Denying that every woman, at some point in her life, thinks about child rearing as opposed to pursuing and developing her talent, would be beside the point. Women, indeed, give birth to children. When a husband does not commit himself to the upbringing of a child, there is no other choice for a wife, than to take care of it. This, I think, is one of the reasons why it was so hard for our historic female prodigies to excel. It was certainly not a lack of talent that dissuaded women from a musical career. Instead, as in Clara Wieck’s case, it was her responsibility as a mother that demanded many hours of her day, which, had she not given birth, might have been spent on composing.
Ethel Smyth, born 40 years later than Clara Wieck Schumann, had a passion for composing. In order to study music, Ethel constantly argued with her father, who did not think composition was a realistic pursuit for a woman (Judith Apps, Great Women Composers). Ethel, however, was hardheaded and had an iron will. She eventually convinced him and furthered her studies as a composer. At the time that Ethel was in her mid fifties, the sentiment that women should be treated equally was gaining popularity. In 1910, she published the ‘March of the Women’, a brilliant piece that highlights her political beliefs and the women’s suffrage movement.
Contrary to Clara Wieck Schumann, Ethel never got married. She also had no children to take care of. Thus, she could focus all her efforts on developing her own talents and abilities. She paved the way for many young female aspiring composers.
In conclusion, there have been many highly regarded minds that have spoken negatively about the female capacity to compose. Composers, such as Bülow, and thinkers, such as Kant, Schopenhauer, and Nietzsche thought that women had only one purpose in life: that of childbearing. Their aspiration for intellectual development was highly discouraged. Yet, despite all of this, there have always been female composers throughout history. Sadly, they have often been forgotten, dismissed or ignored. Composers such as Barbara Strozzi, Clara Schumann, Fanny Mendelssohn, Ethel Smyth, were distinguished composers and importantly; they were alive at the same time as the commonly known male composers such as Wolfgang Amadeus Mozart, Beethoven, or Wagner. It is our responsibility as conscious and rational beings to credit those who deserve it. This does not mean that we should discredit the male thinkers and creators. But we should also credit the thoughts and compositions that came from female minds. With regards to those ideas that trivialize female talent: it is inexcusable to base opinions on feelings or tradition rather than on well-constructed arguments. It is a shame that those philosophers whom we regard highly, were not able to see the female composer for what she was, a talented person and in some cases, indeed, a genius.

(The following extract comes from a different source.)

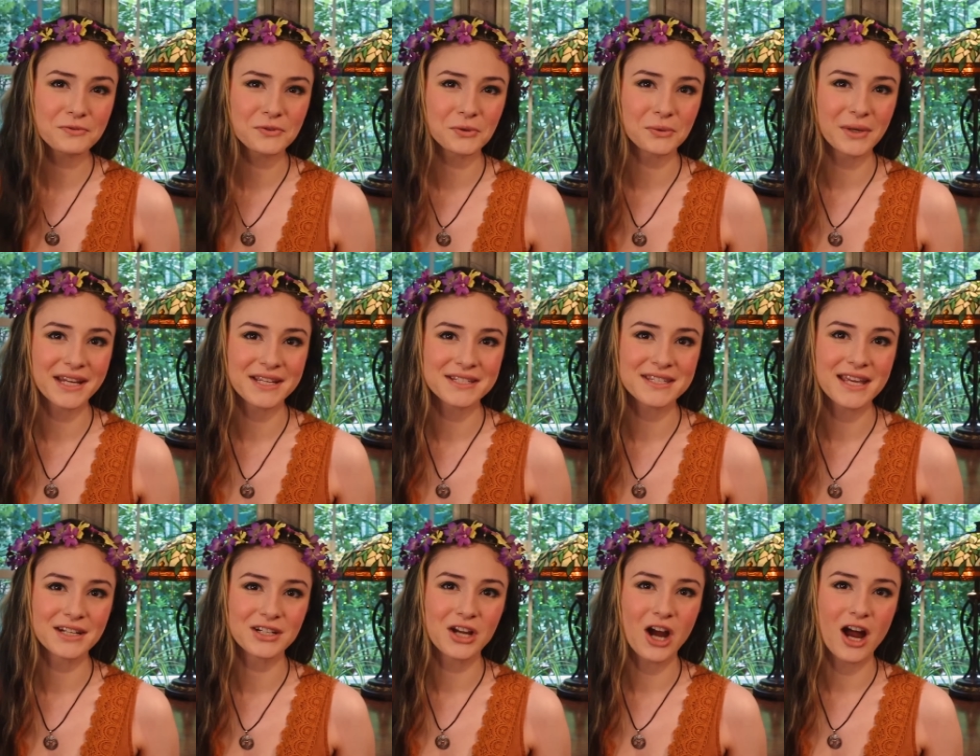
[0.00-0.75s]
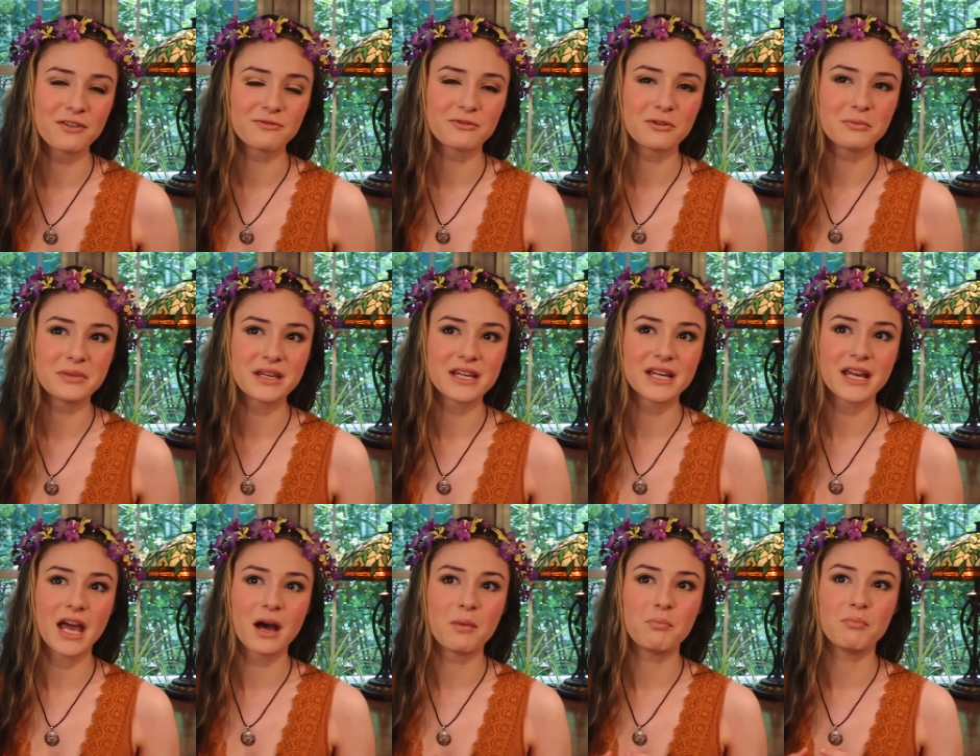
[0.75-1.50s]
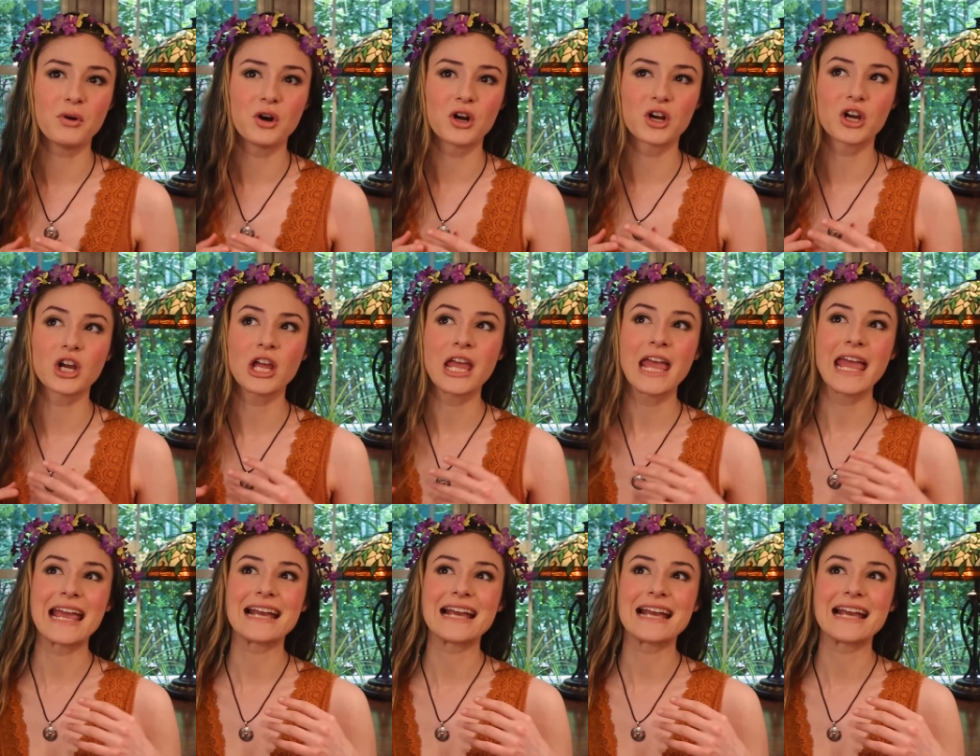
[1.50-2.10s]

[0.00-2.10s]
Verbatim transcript: of the Rings had gone from being a book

Quoted in Pamela Susskind, Introduction to the score, Clara Wieck Schumann, Selected Piano Music (New York: Da Capo, 1979), p. vii.
Immanuel Kant, Observations on the Feeling of the Beautiful and Sublime, trans. John T. Goldthwait (Berkeley and Los Angeles: University of California Press, 1960), pp. 78
The World as Will and Representation, trans. E. F. Payne, 2 vols. (New York: Dover, 1969), 2:392.
Schopenhauer, Arthur. “On Women.” N.p., 1851. Print.
Young, Julian. Friedrich Nietzsche: A Philosophical Biography. Cambridge University Press, 2010. Print.
“Clara Wieck Schumann.” Women Composers, The Long Road to Recognition, 2010. Web. 11 Apr. 2016.